3-2-1 rule obsolete as backups come under fire
Ransomware has become increasingly ruthless, with attackers often targeting backups before making their presence known.
This means that by the time an enterprise realises it is under attack, its backups have been encrypted or leaked.
The World Economic Forum’s 2025 Global Cybersecurity Outlook finds ransomware is a top concern for global CEOs and CISOs alike.
For organisations across Africa, the risk of being hit by ransomware has increased exponentially.
According to Interpol, cybercrime is rising across the continent and accounts for more than 30% of all reported crime in Western and Eastern Africa, and there were nearly 18,000 ransomware detections in South Africa alone last year.
The impacts of ransomware attacks can be devastating – costly ransoms – which growing numbers of victims opt to pay, as well as fines, the cost of remediation efforts and extensive downtime, and the potential for serious reputational damage.
As ransomware attackers become more devious, the traditional approach to backups is no longer enough.
Once, the 3-2-1 rule – making three copies of your data, storing them on two different types of storage media, and keeping one of those copies off-site – was considered best practice.
Today, this approach is becoming obsolete, since any malware will most likely be backed up across all connected backup storage devices.
The safer approach is the 3-2-1-1 strategy, with one additional copy that is completely isolated and immutable.
Huawei Cloud’s Cloud Backup and Recovery (CBR) uses a 3-2-1-1 strategy and WORM (Write Once, Read Many) technology to create an immutable, offline copy no attacker can ever delete or encrypt.
This makes it possible to restore your data from the last, airgapped device, even if all other copies have been compromised.
Huawei Cloud’s immutable backup vaults redefine data protection with simple, efficient backup for multiple types of cloud servers, including ECS, HECS, and BMS.

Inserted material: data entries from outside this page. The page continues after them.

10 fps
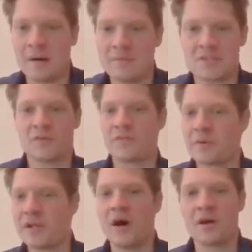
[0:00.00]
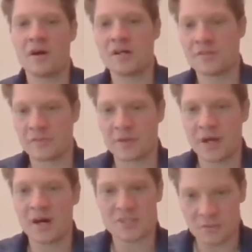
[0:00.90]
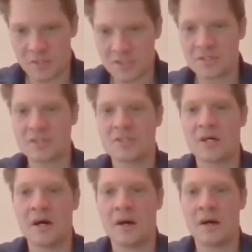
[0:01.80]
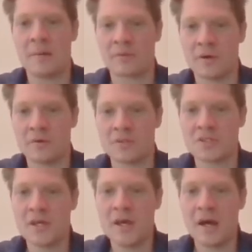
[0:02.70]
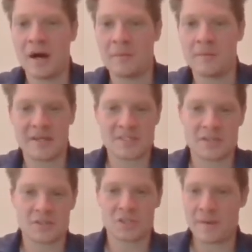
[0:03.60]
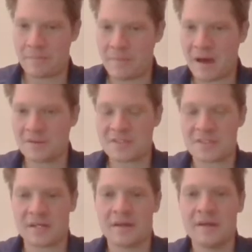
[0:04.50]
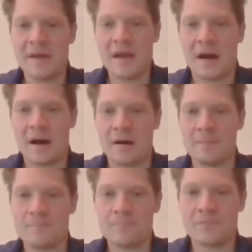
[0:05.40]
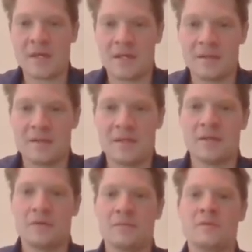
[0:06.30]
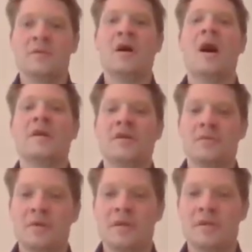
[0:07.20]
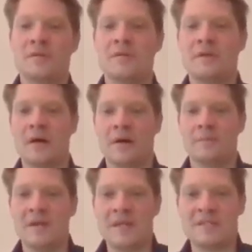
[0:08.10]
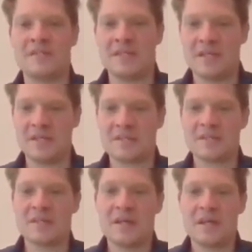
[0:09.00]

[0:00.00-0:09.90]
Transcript: So from a consequentialist approach, like I said, there should be a balance there, and non-human entities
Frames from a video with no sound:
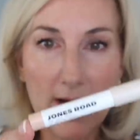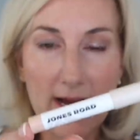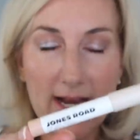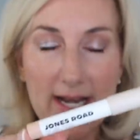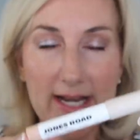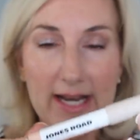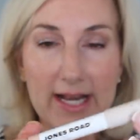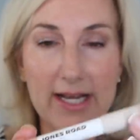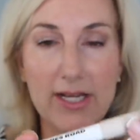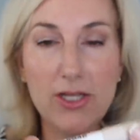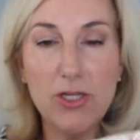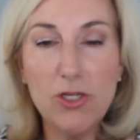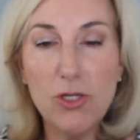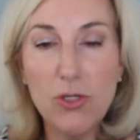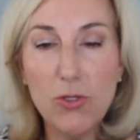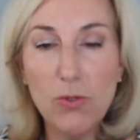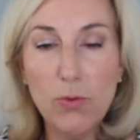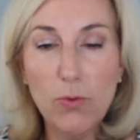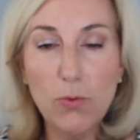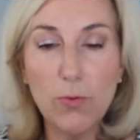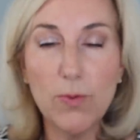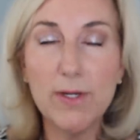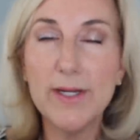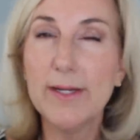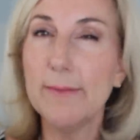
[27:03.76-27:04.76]
and I
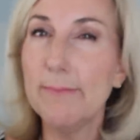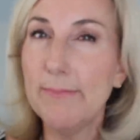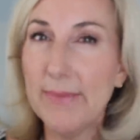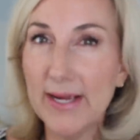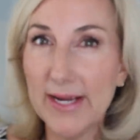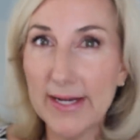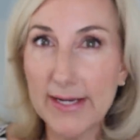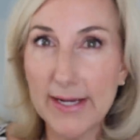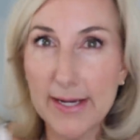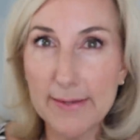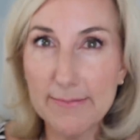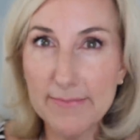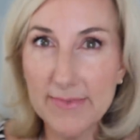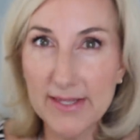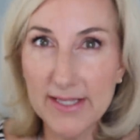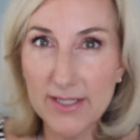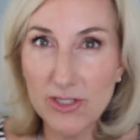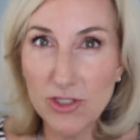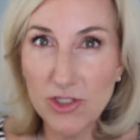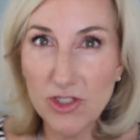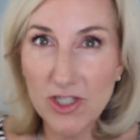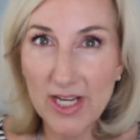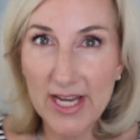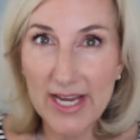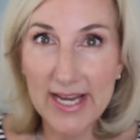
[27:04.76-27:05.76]
do want to pick up the
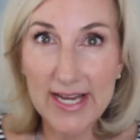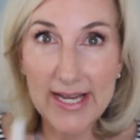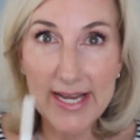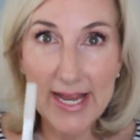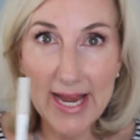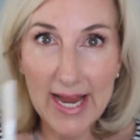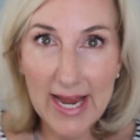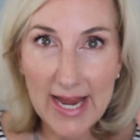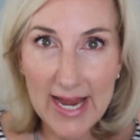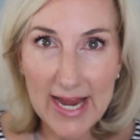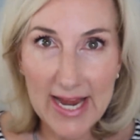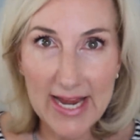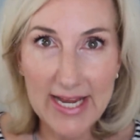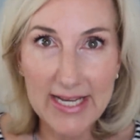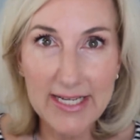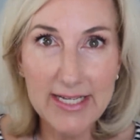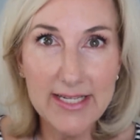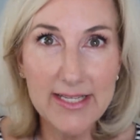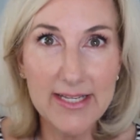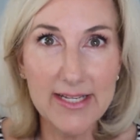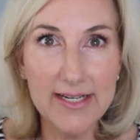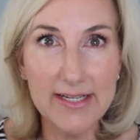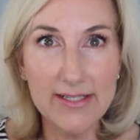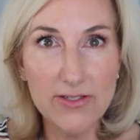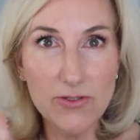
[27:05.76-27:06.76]
shade 8
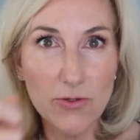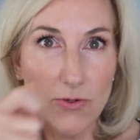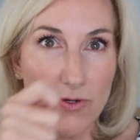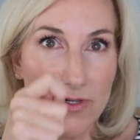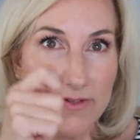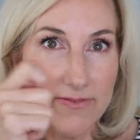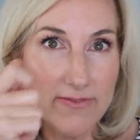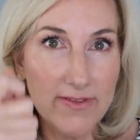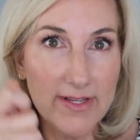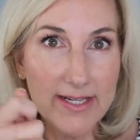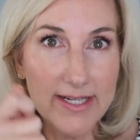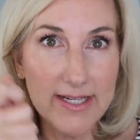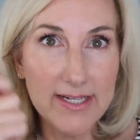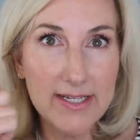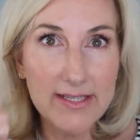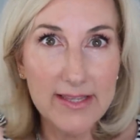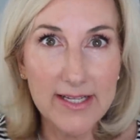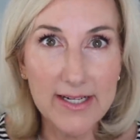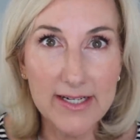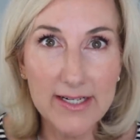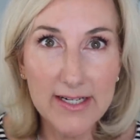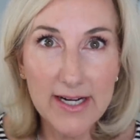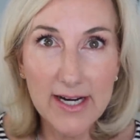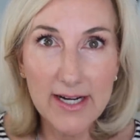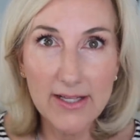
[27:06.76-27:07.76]
that is sort of like
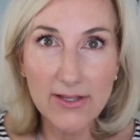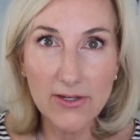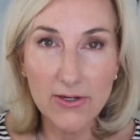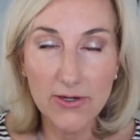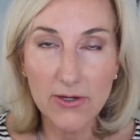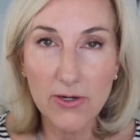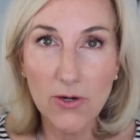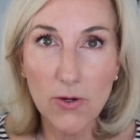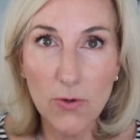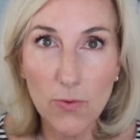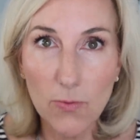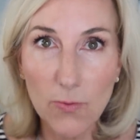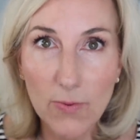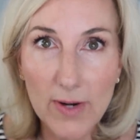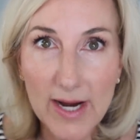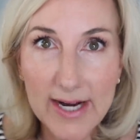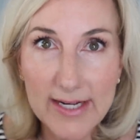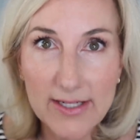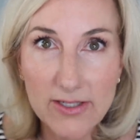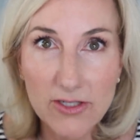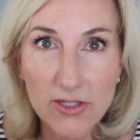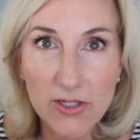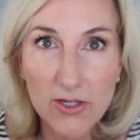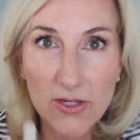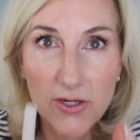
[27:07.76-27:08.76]
the color
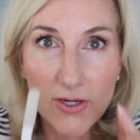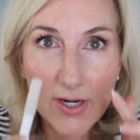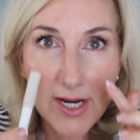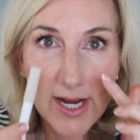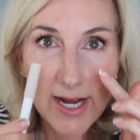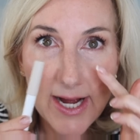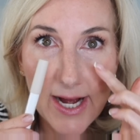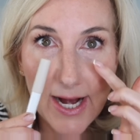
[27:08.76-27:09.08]
corrector.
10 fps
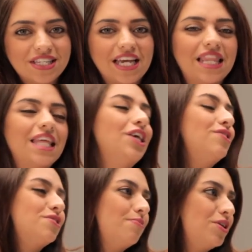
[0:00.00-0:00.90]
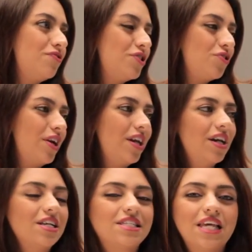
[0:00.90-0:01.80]
Again, thank you so much for joining
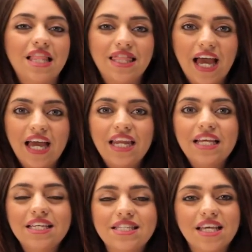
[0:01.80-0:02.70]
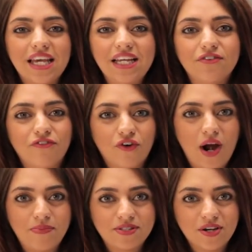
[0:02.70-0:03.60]
us. And that is it for
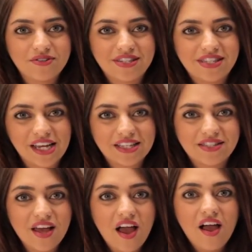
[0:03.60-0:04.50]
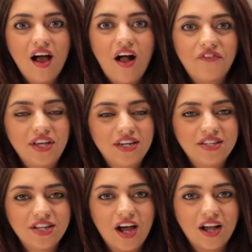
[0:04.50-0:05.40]
episode six of
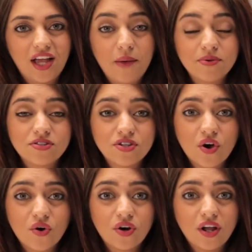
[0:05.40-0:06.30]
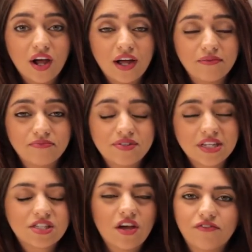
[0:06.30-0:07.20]
HitaTalk, episode um,
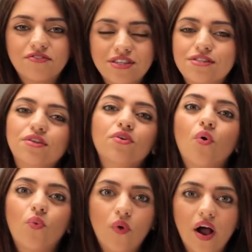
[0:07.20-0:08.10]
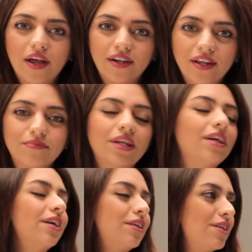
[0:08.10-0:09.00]
six of season one. I'm
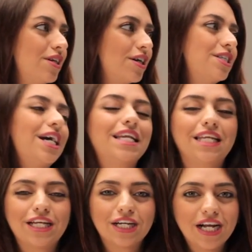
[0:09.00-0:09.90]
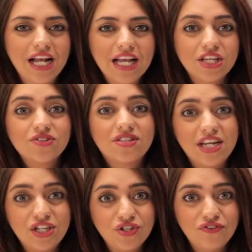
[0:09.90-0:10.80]
getting a little tongue tied here. So
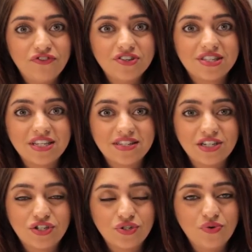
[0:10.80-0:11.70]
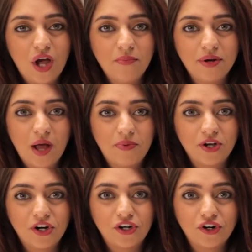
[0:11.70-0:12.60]
stay tuned for season two coming up
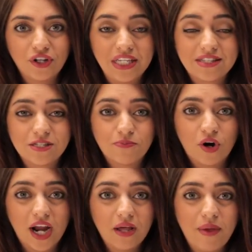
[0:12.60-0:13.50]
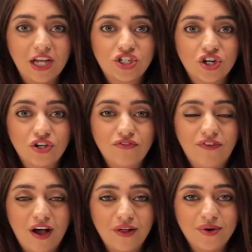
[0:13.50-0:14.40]
here in early spring. Make sure you
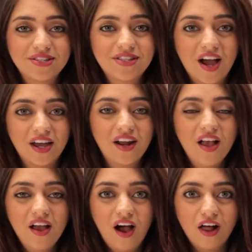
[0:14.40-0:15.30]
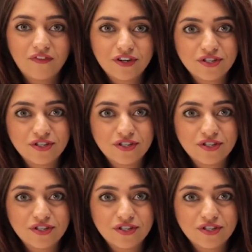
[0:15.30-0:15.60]
follow us on all of our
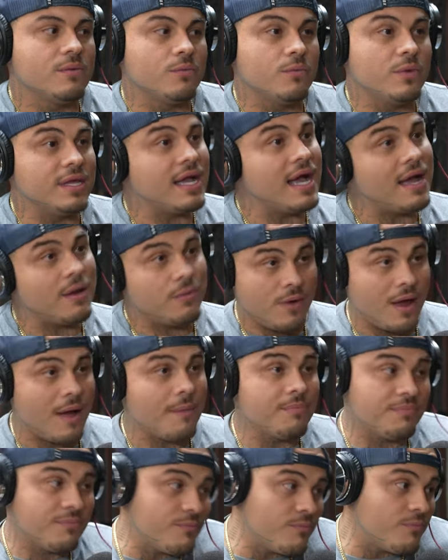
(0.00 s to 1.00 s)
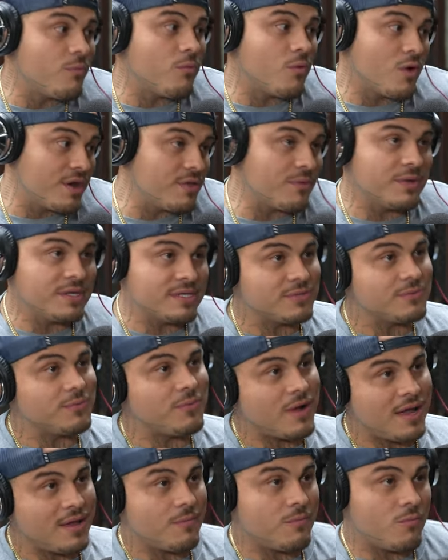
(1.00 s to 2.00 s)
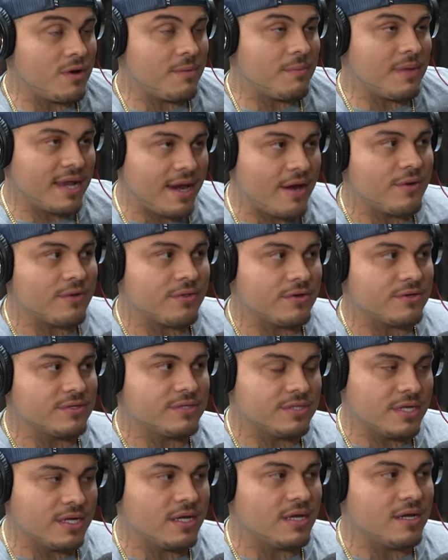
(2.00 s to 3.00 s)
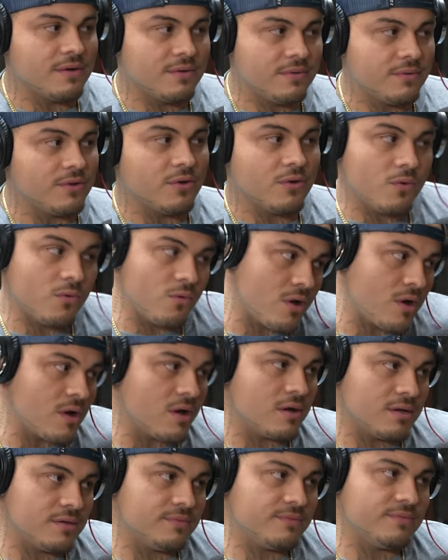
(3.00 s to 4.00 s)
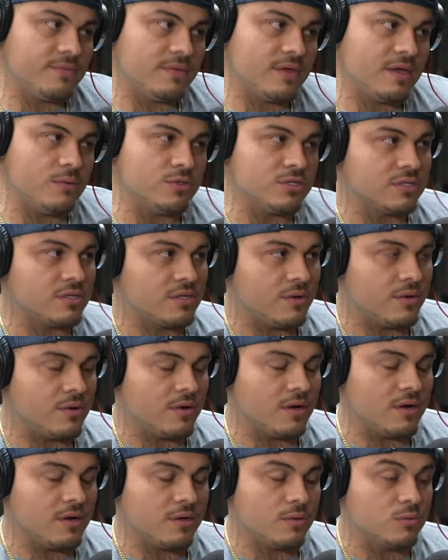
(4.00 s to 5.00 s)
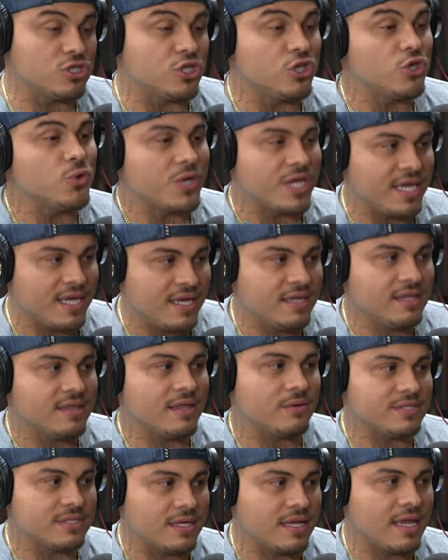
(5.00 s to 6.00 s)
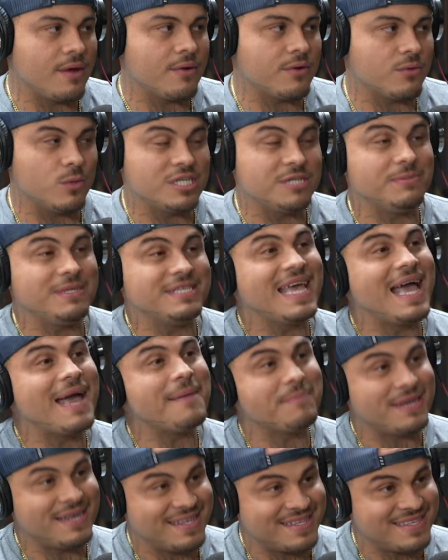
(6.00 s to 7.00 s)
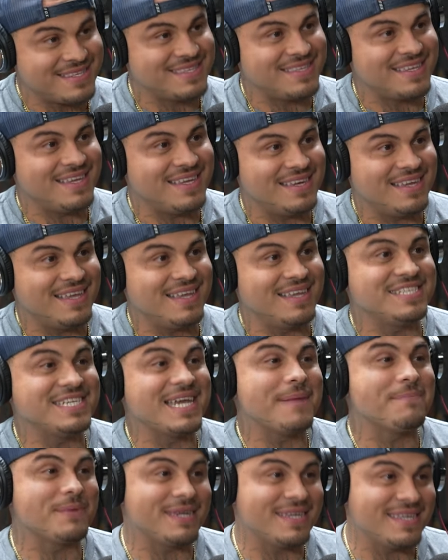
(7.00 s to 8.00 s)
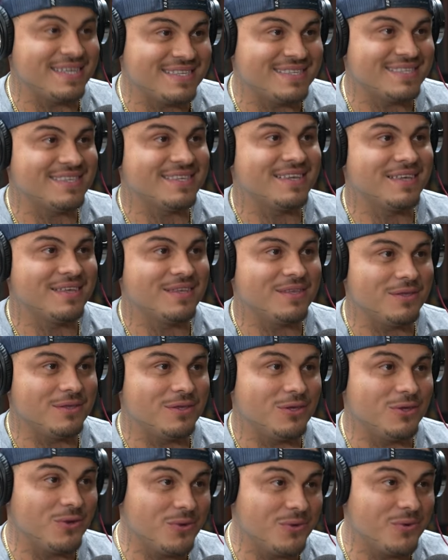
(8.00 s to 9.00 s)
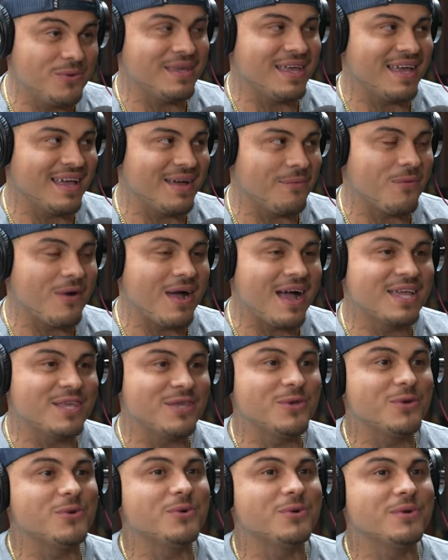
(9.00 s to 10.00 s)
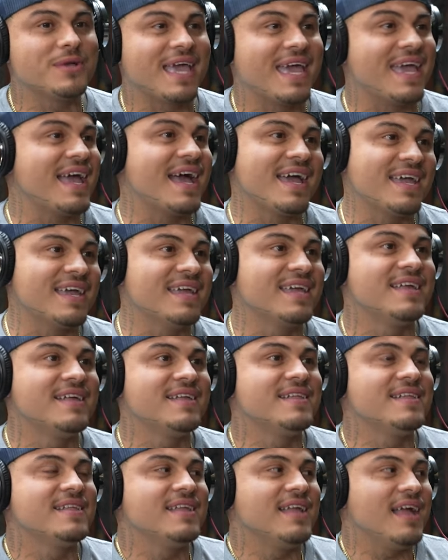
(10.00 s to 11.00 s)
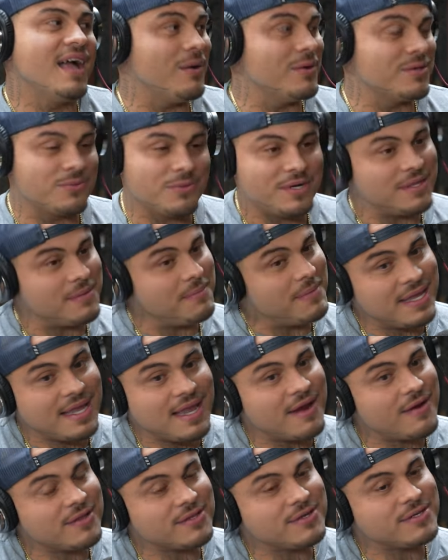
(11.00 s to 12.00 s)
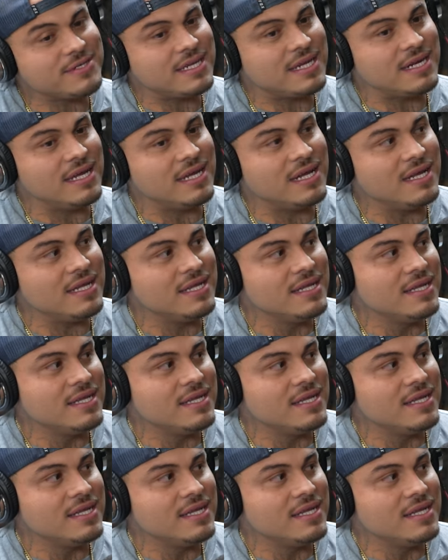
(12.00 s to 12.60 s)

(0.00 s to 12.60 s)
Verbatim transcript: We got. I'm one of the reasons why one of my characters. Uh, you know, well, it was uh, it was Yuki. That was a character, which means happiness in in Japanese. You, yeah, Y U K I. I was one of the main characters, and uh,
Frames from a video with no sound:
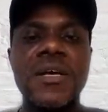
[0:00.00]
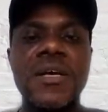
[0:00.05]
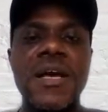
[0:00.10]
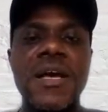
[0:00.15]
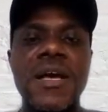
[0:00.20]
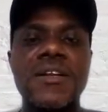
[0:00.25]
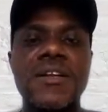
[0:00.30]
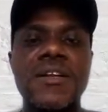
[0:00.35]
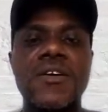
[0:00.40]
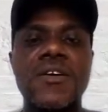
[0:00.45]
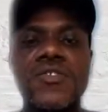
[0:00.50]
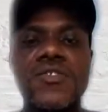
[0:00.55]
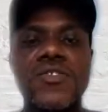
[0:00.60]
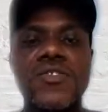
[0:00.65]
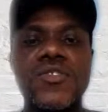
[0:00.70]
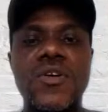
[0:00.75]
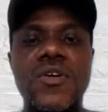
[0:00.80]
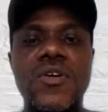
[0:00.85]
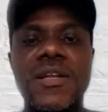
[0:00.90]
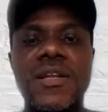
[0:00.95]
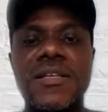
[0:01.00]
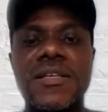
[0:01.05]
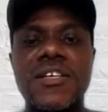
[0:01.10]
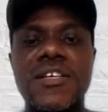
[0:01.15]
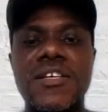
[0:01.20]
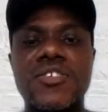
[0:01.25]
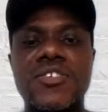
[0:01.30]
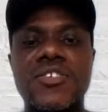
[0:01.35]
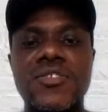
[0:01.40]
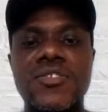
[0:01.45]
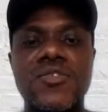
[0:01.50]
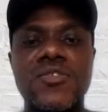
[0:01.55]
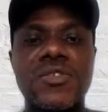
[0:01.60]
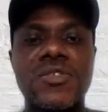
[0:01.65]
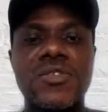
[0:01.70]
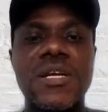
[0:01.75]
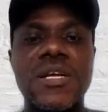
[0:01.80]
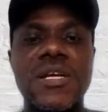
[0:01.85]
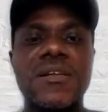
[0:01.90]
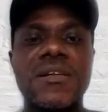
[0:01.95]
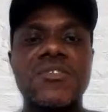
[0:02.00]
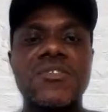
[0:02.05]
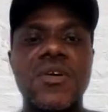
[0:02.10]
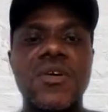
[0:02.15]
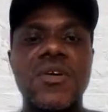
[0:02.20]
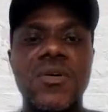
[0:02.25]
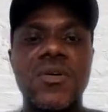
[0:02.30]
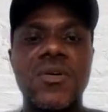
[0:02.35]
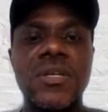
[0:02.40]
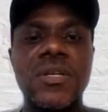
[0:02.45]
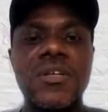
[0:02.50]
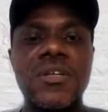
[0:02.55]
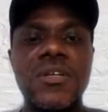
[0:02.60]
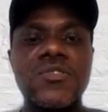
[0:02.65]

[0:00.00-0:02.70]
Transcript: and also other nations to standing tall,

The solution is elastic and cost-effective, because you only pay for what you use, which greatly reduces fixed asset investments and backup costs.
Huawei Cloud’s extensive security portfolio
Huawei Cloud’s CBR is part of an extensive portfolio of Huawei Cloud integrated, end-to-end data resilience and cloud security solutions to turn security concerns into security confidence.
This is in line with the directive from Zhengfei Ren, the founder of Huawei, who said: “Place the company’s responsibility for safeguarding our customers’ cybersecurity and business above our own commercial interests.”
Huawei Cloud invests heavily in R&D to continually raise the security posture of our cloud products and services.
Huawei Cloud has over 120 international security and compliance certifications including PCI 3DS, TISAX, ISO 27799, ISO/IEC 27701, ISO/IEC 27034, CSA STAR V4, SOC 2 Type 2, and Germany’s C5.
Huawei has also led and participated in the development of more than 10 cloud security standards, and released more than 50 security white papers.
Not only have we built an outstandingly secure and trustworthy cloud platform, we also share our security and compliance experience and capabilities as services.
Customers can take advantage of more than 20 Huawei Cloud native security services and over 400 products aggregated in our ecosystem to build a comprehensive security system, says from Huawei Cloud South Africa.
Combining over 20 years of experience with systematic, practical, and intelligent security operations, global security compliance capabilities, and full-stack technical coverage, Huawei Cloud has built a full-stack security service system that features one advanced security centre and seven layers of defense.
This ensures service continuity, data security, and continuous compliance, and makes Huawei Cloud one of the most secure clouds in the world.
With Huawei Cloud’s deep commitment to best practice security, it’s no wonder thousands of leading international enterprises depend on us to help secure their systems, data and operations.
Our customers include household names in the government, manufacturing, automotive, finance, energy, IT, transport and logistics sectors.
For example, Air China depends on Huawei Cloud for its anti-tampering system for multiple cloud native scenarios, uses SecMaster for its unified security operations, and harnesses various Huawei Cloud security services.
Integrated cloud native security and operations by Huawei Cloud safeguard FAW Toyota’s digital transformation; and Xishanju Games leverages a Terabyte scale cloud native anti-DDoS service by Huawei Cloud to ensure uninterrupted gaming experiences.